Posta elettronica: analisi sentenza Corte di Cassazione
3 Luglio 2023
La sentenza 18168/2023 della Corte di Cassazione, pubblicata lo scorso 26 giugno, conferma l’illegittimità del licenziamento di un dipendente come conseguenza dei controlli sulla posta elettronica aziendale effettuati illecitamente da parte del datore di lavoro per sospetto di infedeltà. Detti controlli non hanno, infatti, rispettato i diritti previsti per il lavoratore.
In particolare, l’azienda ha controllato “indistintamente tutte le comunicazioni presenti nel pc aziendale in uso e senza limiti di tempo dando vita così ad una indagine invasiva massiccia ed indiscriminata non giustificata; non ha “preliminarmente informato il lavoratore della possibilità che le comunicazioni che effettuava sul pc aziendale avrebbero potuto essere monitorate né del carattere e della portata del monitoraggio o del livello di invasività nella sua corrispondenza” e, quindi, non ha ottenuto il consenso necessario per accedere e controllare la posta elettronica.
Il pronunciamento
Nel pronunciamento, la Corte distingue tra (i) i controlli realizzati nel perimetro dell’art. 4 dello Statuto dei Lavoratori, che riguardano tutti i dipendenti e devono ottenere l’accordo sindacale o l’autorizzazione dell’ispettorato del lavoro e (ii) i controlli difensivi “in senso stretto”, ovvero sui singoli lavoratori.
In merito ai controlli sui singoli lavoratori, si ricorda che sebbene “sono consentiti i controlli anche tecnologici posti in essere dal datore di lavoro finalizzati alla tutela di beni estranei al rapporto di lavoro o ad evitare comportamenti illeciti”, questi dovranno essere svolti sempre “ in presenza di un fondato sospetto circa la commissione di un illecito, purché sia assicurato un corretto bilanciamento tra le esigenze di protezione di interessi e beni aziendali, correlate alla libertà di iniziativa economica, rispetto alle imprescindibili tutele della dignità e della riservatezza del lavoratore, sempre che il controllo riguardi dati acquisiti successivamente all’insorgere del sospetto.
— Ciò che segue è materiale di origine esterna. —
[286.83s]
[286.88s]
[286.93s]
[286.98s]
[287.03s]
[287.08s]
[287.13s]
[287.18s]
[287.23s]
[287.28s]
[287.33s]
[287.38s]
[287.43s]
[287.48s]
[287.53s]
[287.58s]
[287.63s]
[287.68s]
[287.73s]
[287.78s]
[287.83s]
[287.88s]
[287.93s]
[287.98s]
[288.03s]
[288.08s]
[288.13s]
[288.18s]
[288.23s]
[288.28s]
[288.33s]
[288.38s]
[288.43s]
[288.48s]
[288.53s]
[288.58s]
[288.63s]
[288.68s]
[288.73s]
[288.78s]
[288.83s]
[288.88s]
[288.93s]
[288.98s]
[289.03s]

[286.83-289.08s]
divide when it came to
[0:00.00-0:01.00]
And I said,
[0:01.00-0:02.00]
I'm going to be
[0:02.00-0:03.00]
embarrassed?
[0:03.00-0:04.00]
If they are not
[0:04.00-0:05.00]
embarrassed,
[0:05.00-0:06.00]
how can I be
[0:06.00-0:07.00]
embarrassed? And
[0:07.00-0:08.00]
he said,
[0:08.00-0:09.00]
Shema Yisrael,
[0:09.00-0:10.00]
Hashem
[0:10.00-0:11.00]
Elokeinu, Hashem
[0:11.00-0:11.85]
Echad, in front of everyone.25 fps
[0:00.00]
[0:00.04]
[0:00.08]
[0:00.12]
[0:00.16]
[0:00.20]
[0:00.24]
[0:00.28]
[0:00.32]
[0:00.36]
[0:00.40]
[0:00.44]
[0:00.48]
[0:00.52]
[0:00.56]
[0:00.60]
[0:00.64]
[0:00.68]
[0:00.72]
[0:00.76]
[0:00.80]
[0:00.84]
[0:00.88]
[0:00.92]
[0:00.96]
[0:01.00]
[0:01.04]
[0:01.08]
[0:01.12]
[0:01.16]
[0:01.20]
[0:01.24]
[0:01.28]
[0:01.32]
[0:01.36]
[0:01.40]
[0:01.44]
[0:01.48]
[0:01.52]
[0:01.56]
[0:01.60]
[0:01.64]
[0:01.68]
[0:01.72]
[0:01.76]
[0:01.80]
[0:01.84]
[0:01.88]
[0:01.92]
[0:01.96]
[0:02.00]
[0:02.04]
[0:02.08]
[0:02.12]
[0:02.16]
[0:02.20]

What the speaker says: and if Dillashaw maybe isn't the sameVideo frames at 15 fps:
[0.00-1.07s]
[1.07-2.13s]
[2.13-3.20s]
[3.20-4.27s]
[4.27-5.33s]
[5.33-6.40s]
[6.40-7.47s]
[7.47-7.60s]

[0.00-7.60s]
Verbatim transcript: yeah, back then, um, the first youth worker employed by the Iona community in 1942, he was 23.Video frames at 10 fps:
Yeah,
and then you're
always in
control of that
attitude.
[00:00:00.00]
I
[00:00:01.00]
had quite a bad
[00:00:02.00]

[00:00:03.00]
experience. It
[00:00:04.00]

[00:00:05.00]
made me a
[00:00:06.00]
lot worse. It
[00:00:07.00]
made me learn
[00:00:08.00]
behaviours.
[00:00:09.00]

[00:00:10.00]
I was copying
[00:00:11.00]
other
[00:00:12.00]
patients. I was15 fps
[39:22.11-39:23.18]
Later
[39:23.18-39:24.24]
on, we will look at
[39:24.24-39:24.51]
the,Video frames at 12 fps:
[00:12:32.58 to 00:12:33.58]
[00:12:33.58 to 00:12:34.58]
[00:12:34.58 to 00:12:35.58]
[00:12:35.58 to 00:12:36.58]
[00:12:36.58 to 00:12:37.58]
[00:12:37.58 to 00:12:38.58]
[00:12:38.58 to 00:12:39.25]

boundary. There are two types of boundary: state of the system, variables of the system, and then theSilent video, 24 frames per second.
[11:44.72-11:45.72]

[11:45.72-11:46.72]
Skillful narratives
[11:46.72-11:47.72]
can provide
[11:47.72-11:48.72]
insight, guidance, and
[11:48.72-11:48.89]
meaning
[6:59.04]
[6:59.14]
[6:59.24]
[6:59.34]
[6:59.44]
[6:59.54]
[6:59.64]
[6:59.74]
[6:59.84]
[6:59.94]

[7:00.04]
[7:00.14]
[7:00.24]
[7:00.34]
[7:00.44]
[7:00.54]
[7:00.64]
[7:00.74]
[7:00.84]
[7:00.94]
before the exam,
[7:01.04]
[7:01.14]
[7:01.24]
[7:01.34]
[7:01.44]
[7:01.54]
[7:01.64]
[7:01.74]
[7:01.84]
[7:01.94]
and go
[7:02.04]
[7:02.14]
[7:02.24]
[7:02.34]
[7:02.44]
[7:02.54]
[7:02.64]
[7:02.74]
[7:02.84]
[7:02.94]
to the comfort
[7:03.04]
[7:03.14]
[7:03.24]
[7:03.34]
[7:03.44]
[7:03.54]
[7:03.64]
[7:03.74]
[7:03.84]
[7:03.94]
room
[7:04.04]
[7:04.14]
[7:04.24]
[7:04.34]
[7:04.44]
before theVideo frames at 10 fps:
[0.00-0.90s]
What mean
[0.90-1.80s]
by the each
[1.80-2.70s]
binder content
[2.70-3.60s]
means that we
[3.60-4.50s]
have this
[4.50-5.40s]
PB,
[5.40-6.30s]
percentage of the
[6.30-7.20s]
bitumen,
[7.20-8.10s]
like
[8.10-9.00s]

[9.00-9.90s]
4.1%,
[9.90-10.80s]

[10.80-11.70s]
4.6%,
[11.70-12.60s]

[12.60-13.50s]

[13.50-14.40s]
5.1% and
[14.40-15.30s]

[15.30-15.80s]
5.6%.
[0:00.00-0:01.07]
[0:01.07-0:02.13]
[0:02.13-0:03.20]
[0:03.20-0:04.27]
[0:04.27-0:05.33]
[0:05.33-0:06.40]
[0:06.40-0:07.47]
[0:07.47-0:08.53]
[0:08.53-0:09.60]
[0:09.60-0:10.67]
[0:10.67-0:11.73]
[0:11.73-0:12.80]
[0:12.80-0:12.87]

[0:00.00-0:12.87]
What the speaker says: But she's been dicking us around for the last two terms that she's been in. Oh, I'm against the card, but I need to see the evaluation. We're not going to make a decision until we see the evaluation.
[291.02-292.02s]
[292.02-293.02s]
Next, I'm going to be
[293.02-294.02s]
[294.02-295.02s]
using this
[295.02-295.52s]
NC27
In altre parole, il sospetto deve essere in base a “indizi, materiali e riconoscibili” e il controllo deve avvenire a seguito del comportamento illecito del dipendente, in modo tale che possano essere raccolti informazioni utilizzabili. In questo modo “tale fondato sospetto, consente al datore di lavoro di porre la sua azione al di fuori del perimetro di applicazione diretta dell’art. 4 dello Statuto dei Lavoratori.”
Il giusto bilanciamento
Infine, la Sezione della Corte di Cassazione ha enumerato gli elementi utili ad orientare il bilanciamento e delimitazione del confine tra l’interesse del lavoratore e l’interesse del datore di lavoro nei casi di questi controlli difensivi “in senso stretto”:
- la valutazione dell’informazione fornita al lavoratore circa la possibilità che il datore di lavoro adotti misure di monitoraggio, con la precisazione che la stessa dovrebbe, in linea di principio, essere chiara sulla natura della sorveglianza ed essere precedente alla sua attuazione, informazione che, come indichiamo, dovrebbe essere inserita in un disciplinare (scarica qui il disciplinare)
- il grado di invasività nella sfera privata dei dipendenti, tenendo conto di diversi fattori come la natura più o meno privata del luogo in cui si svolge il monitoraggio;
- l’esistenza di una giustificazione all’uso della sorveglianza e alla sua estensione con motivi legittimi, con la precisazione che quanto più invadente è la sorveglianza, tanto più gravi sono le giustificazioni richieste;
- la valutazione, in base alle circostanze specifiche di ciascun caso, se lo scopo legittimo perseguito dal datore di lavoro potesse essere raggiunto causando una minore invasione della vita privata del dipendente;
- la verifica di come il datore di lavoro abbia utilizzato i risultati della misura di monitoraggio e se siano serviti per raggiungere lo scopo dichiarato della misura;
- l’offerta di adeguate garanzie al dipendente sul grado di invasività delle misure di sorveglianza, mediante informazioni ai lavoratori interessati o ai rappresentanti del personale circa l’attuazione e l’entità del monitoraggio, dichiarando l’adozione di tale misura a un organismo indipendente o mediante la possibilità di presentare reclamo.